(DATA SUPPLIED begins)
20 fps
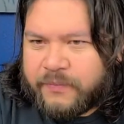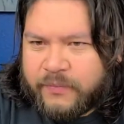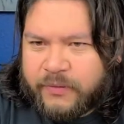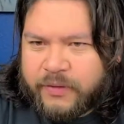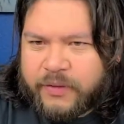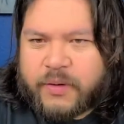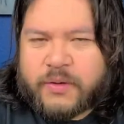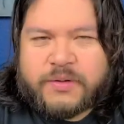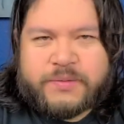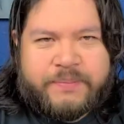
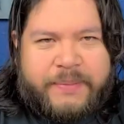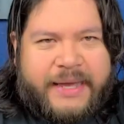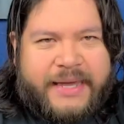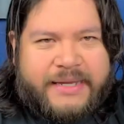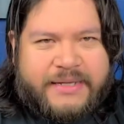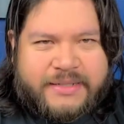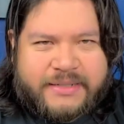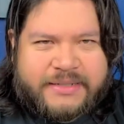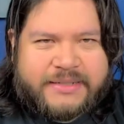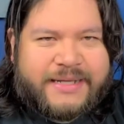those
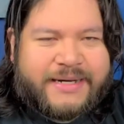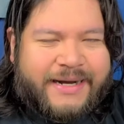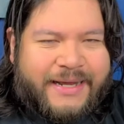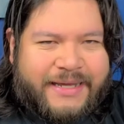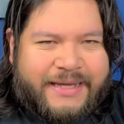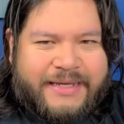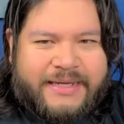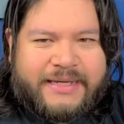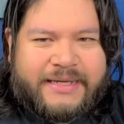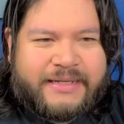pages that I
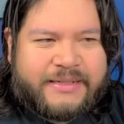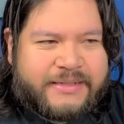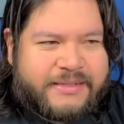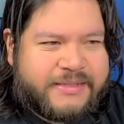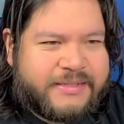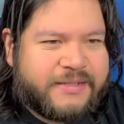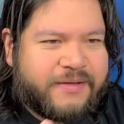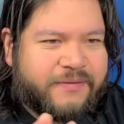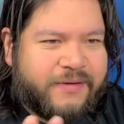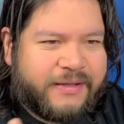inked
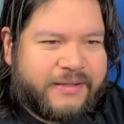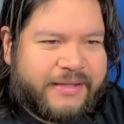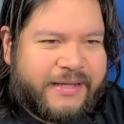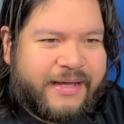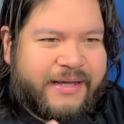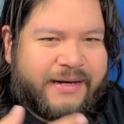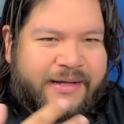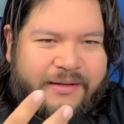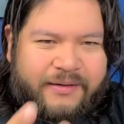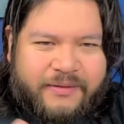and stuff like
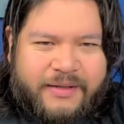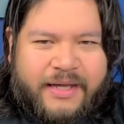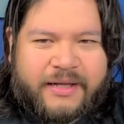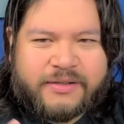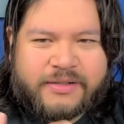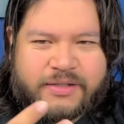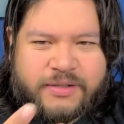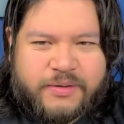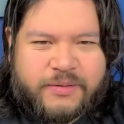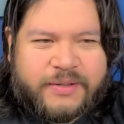that, I'll,
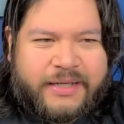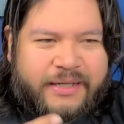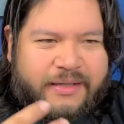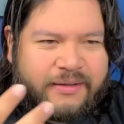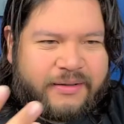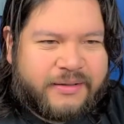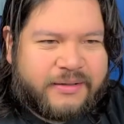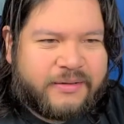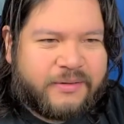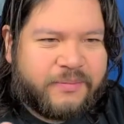I'll do like a
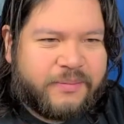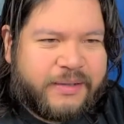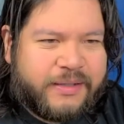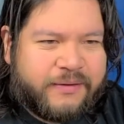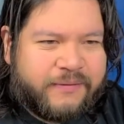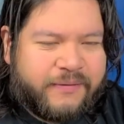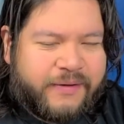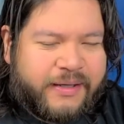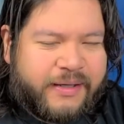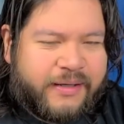little bit
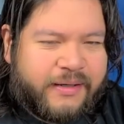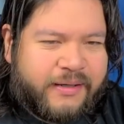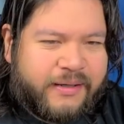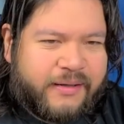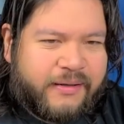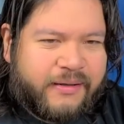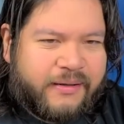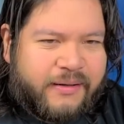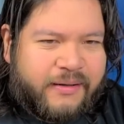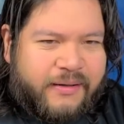of
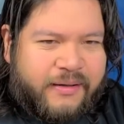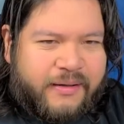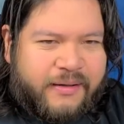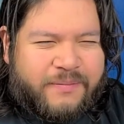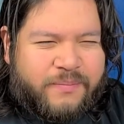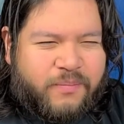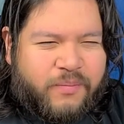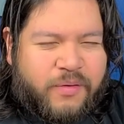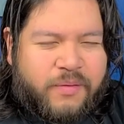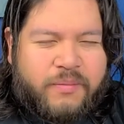a uh,
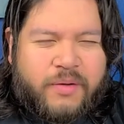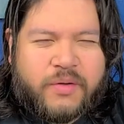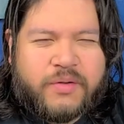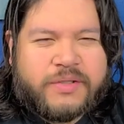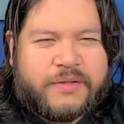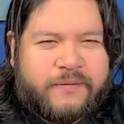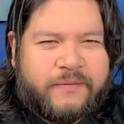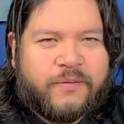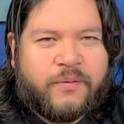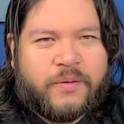
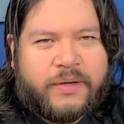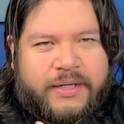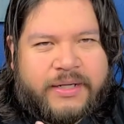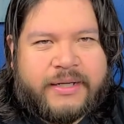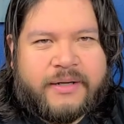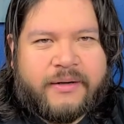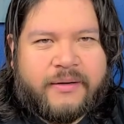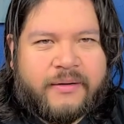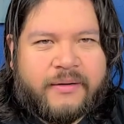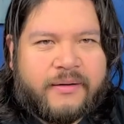promotion for it
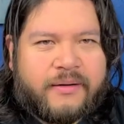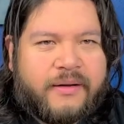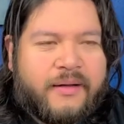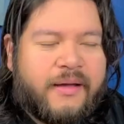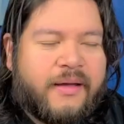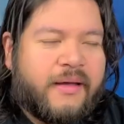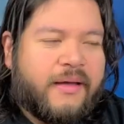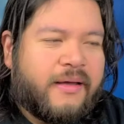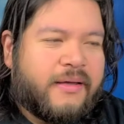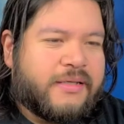here.
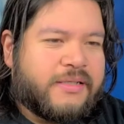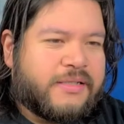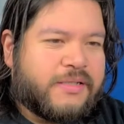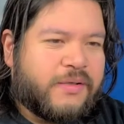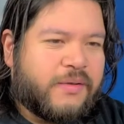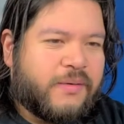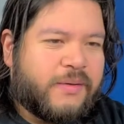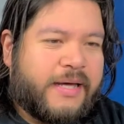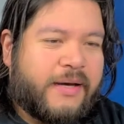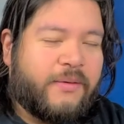
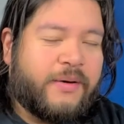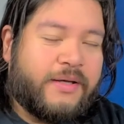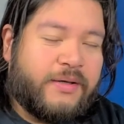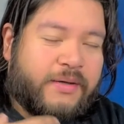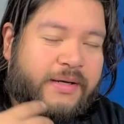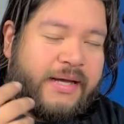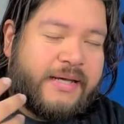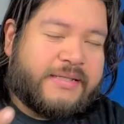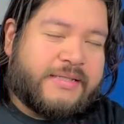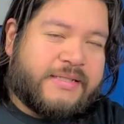So that way
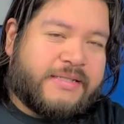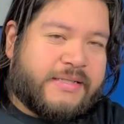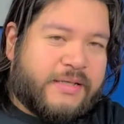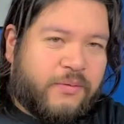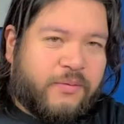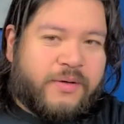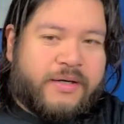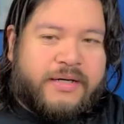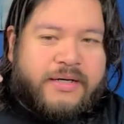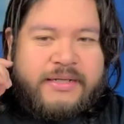you guys can see
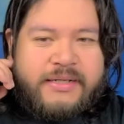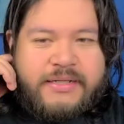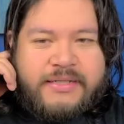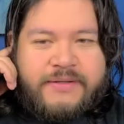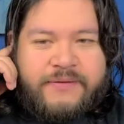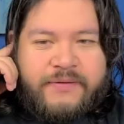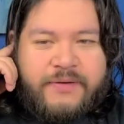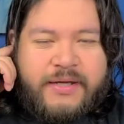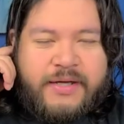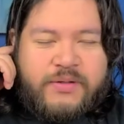what it
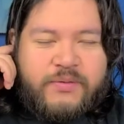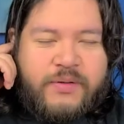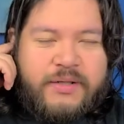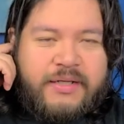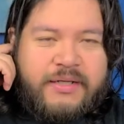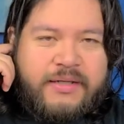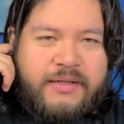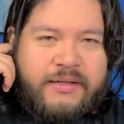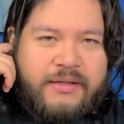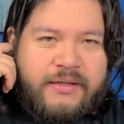is. If you guys want
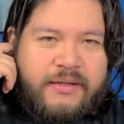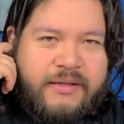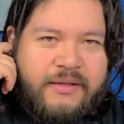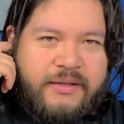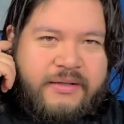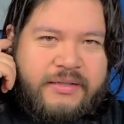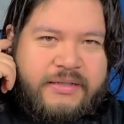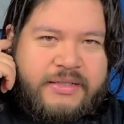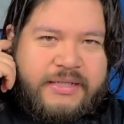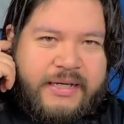to
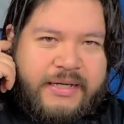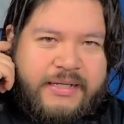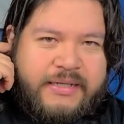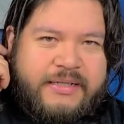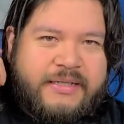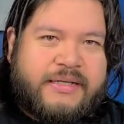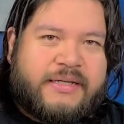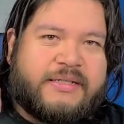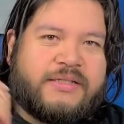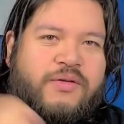check
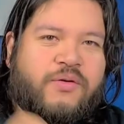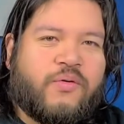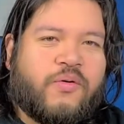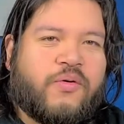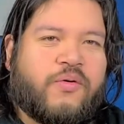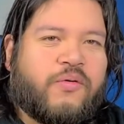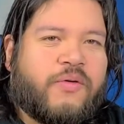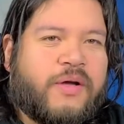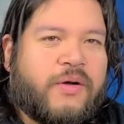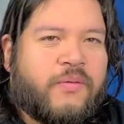into to
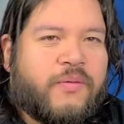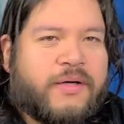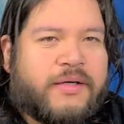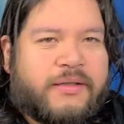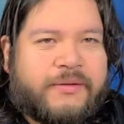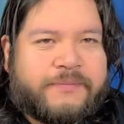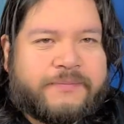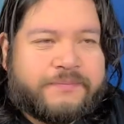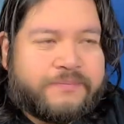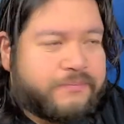ordering
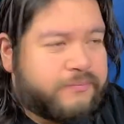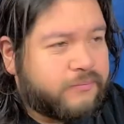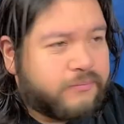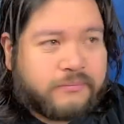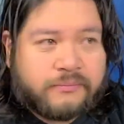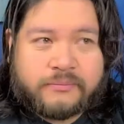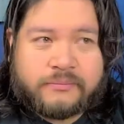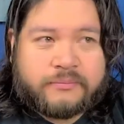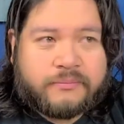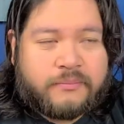one,
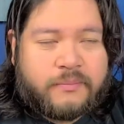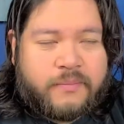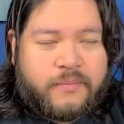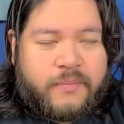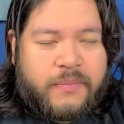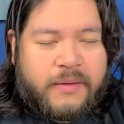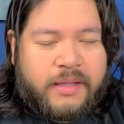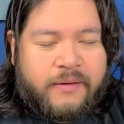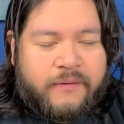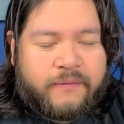
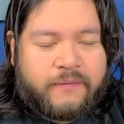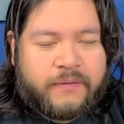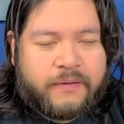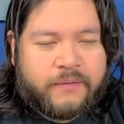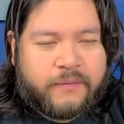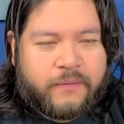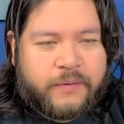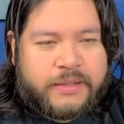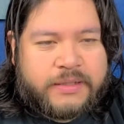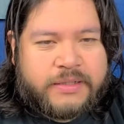
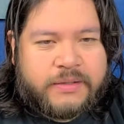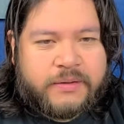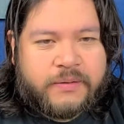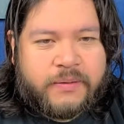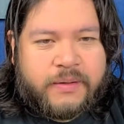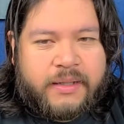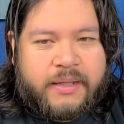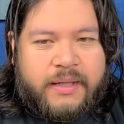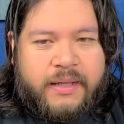feel free to.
(DATA SUPPLIED ends)
TASK DIRECTIONS. Please retype exactly the lines from the line containing "is. If you guys want" through the final line of the records above, inclusive, leaving out any pictures.

RESPONSE BOX.
is. If you guys want
to
check
into to
ordering
one,
feel free to.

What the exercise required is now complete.